For the second time in little over a year, Letshego, a bank serving Africa’s small-loans market, has made an acquisition in west Africa. After its December 2015 purchase of Nigeria’s FBN Microfinance Bank, Letshego has decided to acquire afb Ghana, a financial services business founded in 2010 and aimed at salaried government employees.
Letshego will pay about $9 million for afb Ghana – 1.2 times book value. The money will come from cash reserves rather than new debt issuance. Though afb is no financial services giant, as the price tag suggests, Letshego sees in this acquisition an opportunity to enter a highly promising market.
Christopher Low,Letshego |
“Ghana, as one of the larger west African economies, is a natural extension, [Letshego] having already entered the Nigerian market,” Christopher Low, managing director of Letshego, tells Euromoney. “The acquisition was about finding the right vehicle to enter that market.”
Afb Ghana has 60,000 customers, over 25 branches across the country and a little over 200 employees. Letshego will look to quickly grow that business.
Arnold Parker, afb Ghana’s managing director, says: “While we have a profitable and successful customer delivery model, we look forward to the innovations and capacity-building that Letshego’s engagement will bring to our business, the Ghanaian people, and the economy.”
Discussions over a possible acquisition of afb started in early March 2016, Low says. He adds that Letshego and several other firms bid for afb in an auction process. The seller, Jumo World, was advised by Verdant Capital. Afb Ghana was the last business Jumo owned in consumer lending, having divested from other such assets in other parts of Africa, as it transforms into a pure fintech firm. The central bank of Ghana approved Letshego’s acquisition of afb Ghana at the end of last year.
Expansion
The purchase is part of Letshego’s broader push to expand its reach across the continent. Just over a year ago, the firm made its first purchase in west Africa. Before that, it had already grown well beyond its base in Botswana – where the firm was incorporated in 1998 and where it has been listed since 2002, for a market capitalization now totalling about $450 million. Letshego is now in Kenya, Lesotho, Mozambique, Namibia, Rwanda, Swaziland, Tanzania and Uganda.

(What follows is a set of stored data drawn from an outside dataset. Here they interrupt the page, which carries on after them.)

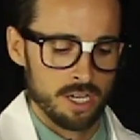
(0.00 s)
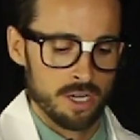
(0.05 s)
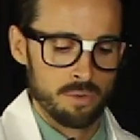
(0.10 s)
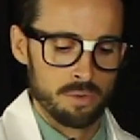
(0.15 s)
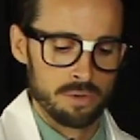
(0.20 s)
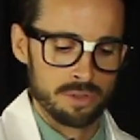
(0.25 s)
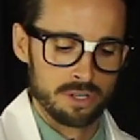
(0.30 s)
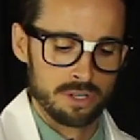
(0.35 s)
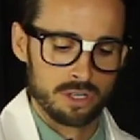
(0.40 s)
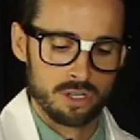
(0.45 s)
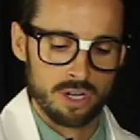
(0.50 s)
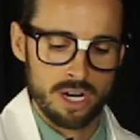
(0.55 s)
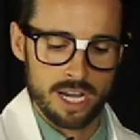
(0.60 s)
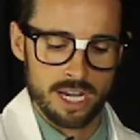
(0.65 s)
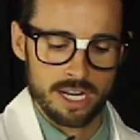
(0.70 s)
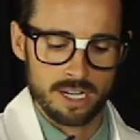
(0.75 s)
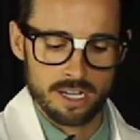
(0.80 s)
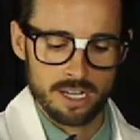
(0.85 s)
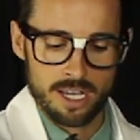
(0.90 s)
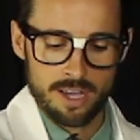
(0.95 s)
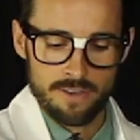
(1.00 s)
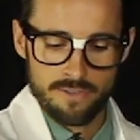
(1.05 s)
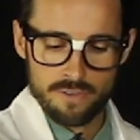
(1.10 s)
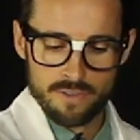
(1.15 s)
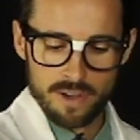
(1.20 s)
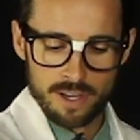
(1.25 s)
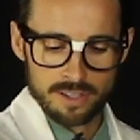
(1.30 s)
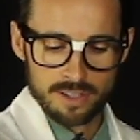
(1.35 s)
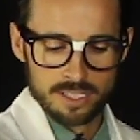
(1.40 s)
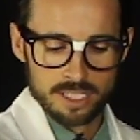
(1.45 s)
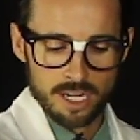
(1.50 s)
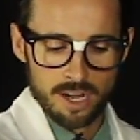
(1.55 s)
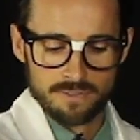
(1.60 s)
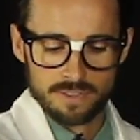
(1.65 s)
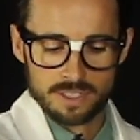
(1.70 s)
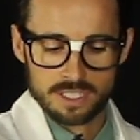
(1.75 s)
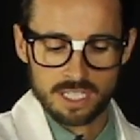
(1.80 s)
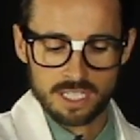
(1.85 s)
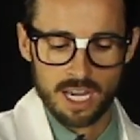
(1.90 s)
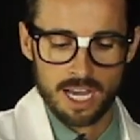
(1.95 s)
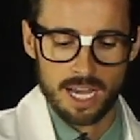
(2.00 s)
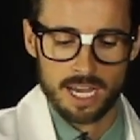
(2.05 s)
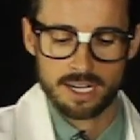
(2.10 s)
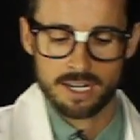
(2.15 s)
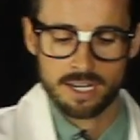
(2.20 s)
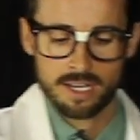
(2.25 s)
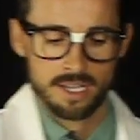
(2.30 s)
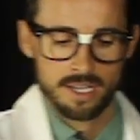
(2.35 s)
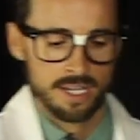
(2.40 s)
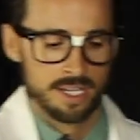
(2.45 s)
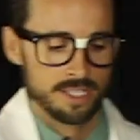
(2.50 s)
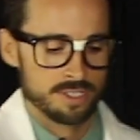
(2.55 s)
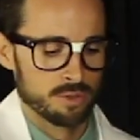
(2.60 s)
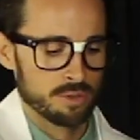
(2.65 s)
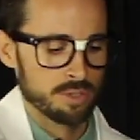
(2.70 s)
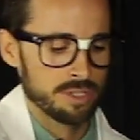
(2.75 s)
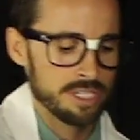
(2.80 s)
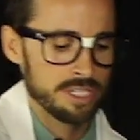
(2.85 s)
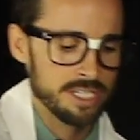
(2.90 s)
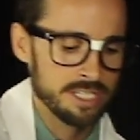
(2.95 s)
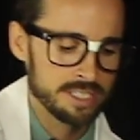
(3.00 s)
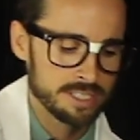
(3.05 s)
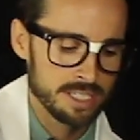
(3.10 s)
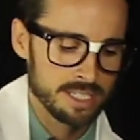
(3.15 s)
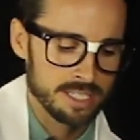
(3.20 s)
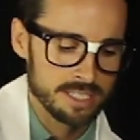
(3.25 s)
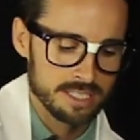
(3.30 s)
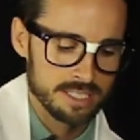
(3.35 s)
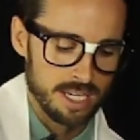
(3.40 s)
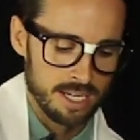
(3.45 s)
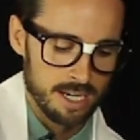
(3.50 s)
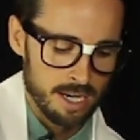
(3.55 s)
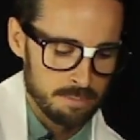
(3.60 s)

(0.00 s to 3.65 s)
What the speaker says: With the Crane, if you've got this off the side, it's really easy to set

“Our ambition is an Africa-wide one,” Low says, eager to see Letshego overtake rivals – among them Finca – and become the continent’s “leading inclusive finance group”.
Letshego’s strategy for geographical expansion relies mainly on acquisitions of existing businesses. “We’ve learned over time that inorganic is usually a more efficient entry route than starting from scratch,” Low says.
Before the acquisition in Ghana, Letshego had over 2,900 employees, 320,000 borrowers and 100,000 depositors through 290 branches and customer access points.
The core business of Letshego is lending to government employees. That model works well because civil servants are more likely than most other workers to receive their wages each month, increasing the likelihood of repayment. By partnering up with governments, Letshego is able to recover the principle and interest from its loans directly from the salary of the civil servants who have borrowed from it.
Good fit
Afb fits that mould very well, as it is focused on government deduction-at-source lending. The firm is partnered with Controller and Accountant General – the department that advises the Ghanaian government on accounting matters – as well as the Ghanaian police and armed forces and the Volta River Authority – the Ghanaian power generation and distribution utility – to offer its products to their staff.
Afb Ghana is licensed by the central bank of Ghana as a non-bank financial institution. Low says he doesn’t think this type of licence overly limits afb’s activities, but he says Letshego will check if another licence may prove more appropriate, especially since Ghana is going through some regulatory changes at the moment. In any case, afb’s licence already allows it to take deposits, which is important to Letshego.
Apart from the fact afb fits the Letshego business model, Low points to the firm’s good management, profitability and “pretty clean” portfolio – identified by due diligence during the bidding process – as arguments for the takeover.
Afb also has expertise in mobile banking – another important factor for Letshego, which, by its own admission, has been relatively slow to adapt to technological developments for better financial inclusion.
Letshego’s loans range from $500 to $60,000. Letshego diversified its offering in 2012 through the acquisition of Micro Africa Limited in East Africa – providing loans to micro and small entrepreneurs (MSEs), collective groups, as well as to low- and middle-income earners.
In addition to Letshego’s deposit-taking activities in Mozambique, Namibia and Rwanda, the firm has added microfinance banking to its activities in Nigeria and Tanzania through the acquisition of banks already operating in MSE sectors there. Overall, the group’s activities include savings, borrowings, payments and micro-insurance.